By Will Falk
For the last year, it goes like this: My phone rings precisely at 6:30 AM. I groan in bed and reach towards the shelf holding my phone. By the time I locate my phone, I’ve missed the call. It’s from an area code I don’t recognize. They’ve left a message, so I curse, roll over, cuddle a pillow to my chest, and fall back asleep. When I wake up there are three more calls from three different area codes with three more messages. I listen to the messages.
They are all the same. The prerecording plays, “Hello, this is Heather from Sallie Mae Department of Education Loan Services with a message for” and there’s a short pause, a hiss, and a mechanized voice saying “William Fawk.”
I chuckle to myself. The machines never know how to pronounce my last name. Falk, like talk with an F. And poor Heather-from-Sallie-Mae-Department-of-Education-Loan-Services will never track me down, though she has been getting rather sly lately. She calls from an area code where I have friends or family like 414 (Milwaukee) or 317 (Indianapolis) forcing me to check my messages just to make sure I do not miss a call from someone who matters.
***
My student loan debt hasn’t always been so much fun. I remember a couple years ago, the first time I logged into my Sallie Mae account from my desk in the Kenosha, WI State Public Defender Office. It was my first week on the job and I was swept up in a newfound sense of adult responsibility. I was determined to design a personal budget where I would make my monthly loan payments, set aside a little money for my retirement plan like my dad told me to, and have a bit left over to spend in relaxation to offset the stress as a trial attorney trying to keep people out of prison.

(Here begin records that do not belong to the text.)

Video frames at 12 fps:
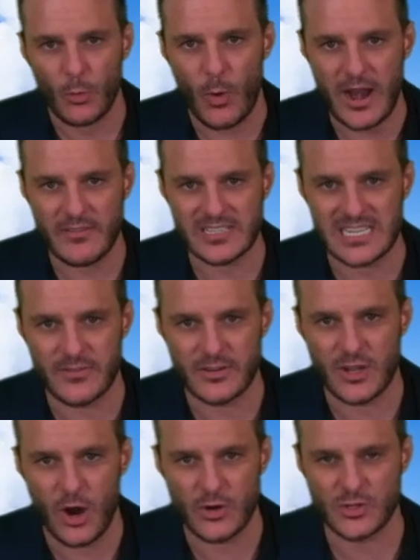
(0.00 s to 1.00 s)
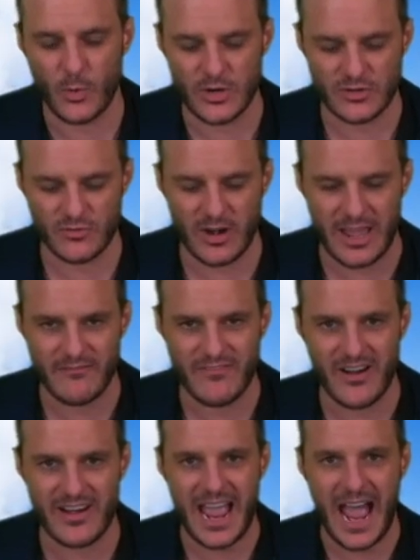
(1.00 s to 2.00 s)
wide receivers coach, going to run a
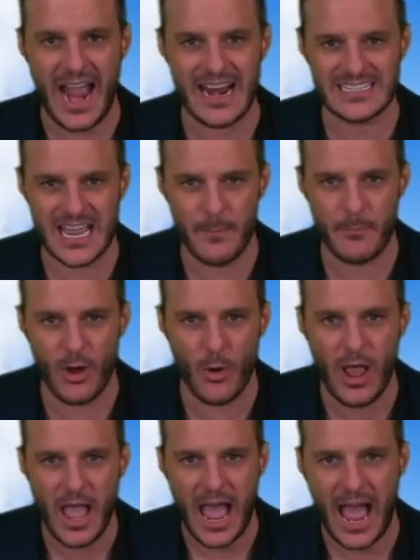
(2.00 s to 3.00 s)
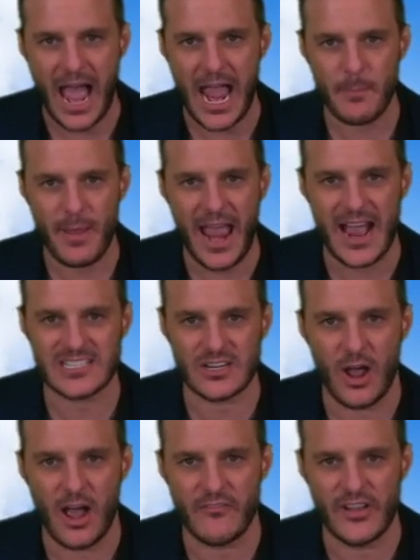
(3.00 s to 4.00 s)
very high-tempo,
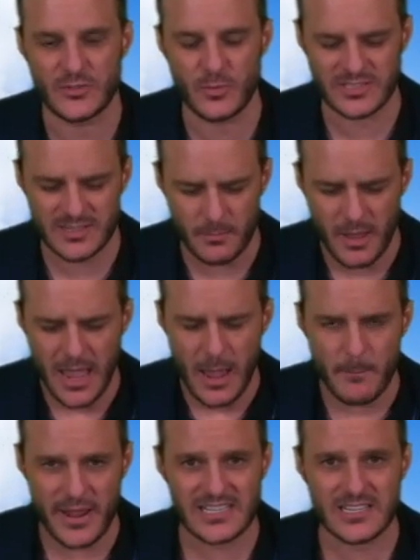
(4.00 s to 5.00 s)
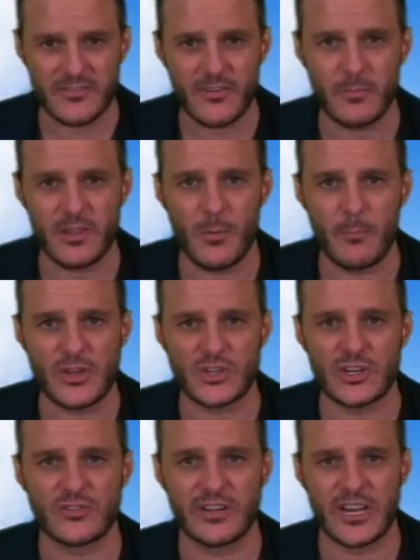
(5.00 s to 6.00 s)
high-passing offense with some bits of,
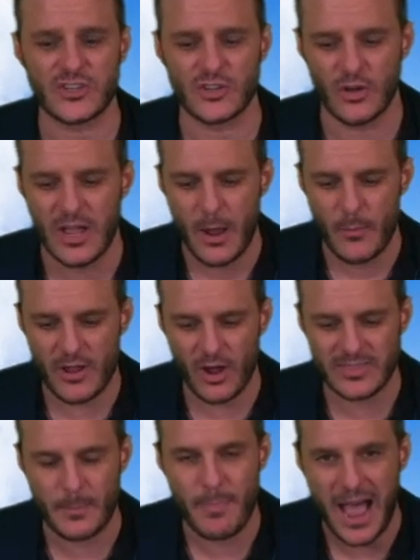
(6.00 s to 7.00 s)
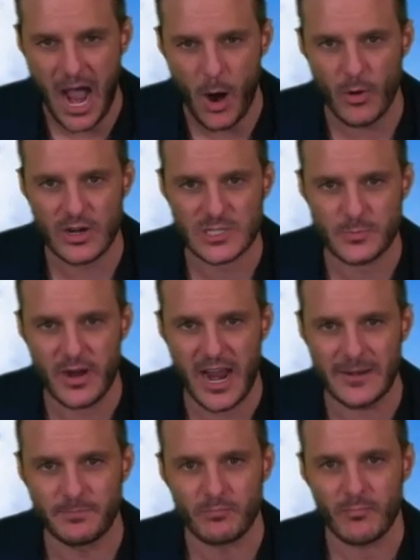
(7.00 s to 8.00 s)
Michigan traditional. We call it the power
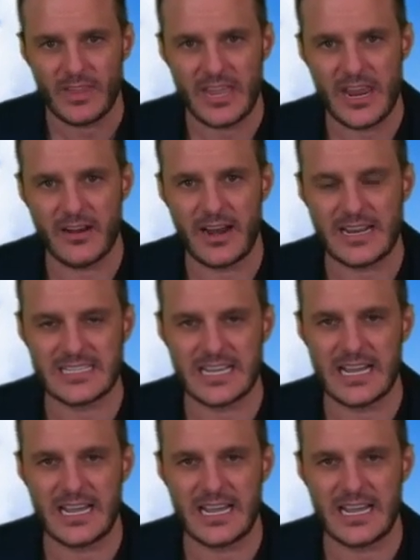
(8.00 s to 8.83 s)
spread here at,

I listed out my numbers before I accounted for my loan payments. My gross monthly income was $2600. Rent for my one bedroom apartment in Bayview – an old working class Milwaukee neighborhood famous for labor rights and a labor massacre – was $700 a month. Blessed with my mother’s furnace of a metabolism, I allowed myself $150 for groceries a month. I would need a tank of gas a week to get to work and back and forth from the county jail to see clients. For the gas, I set aside $200 a month. This left me armed with $1550 to attack my student loan payments and have some spending money for the weekends.
Maybe you can imagine the brick Sallie Mae threw at my forehead through the computer screen when I read my monthly student loan payment coming in at over $1900 a month?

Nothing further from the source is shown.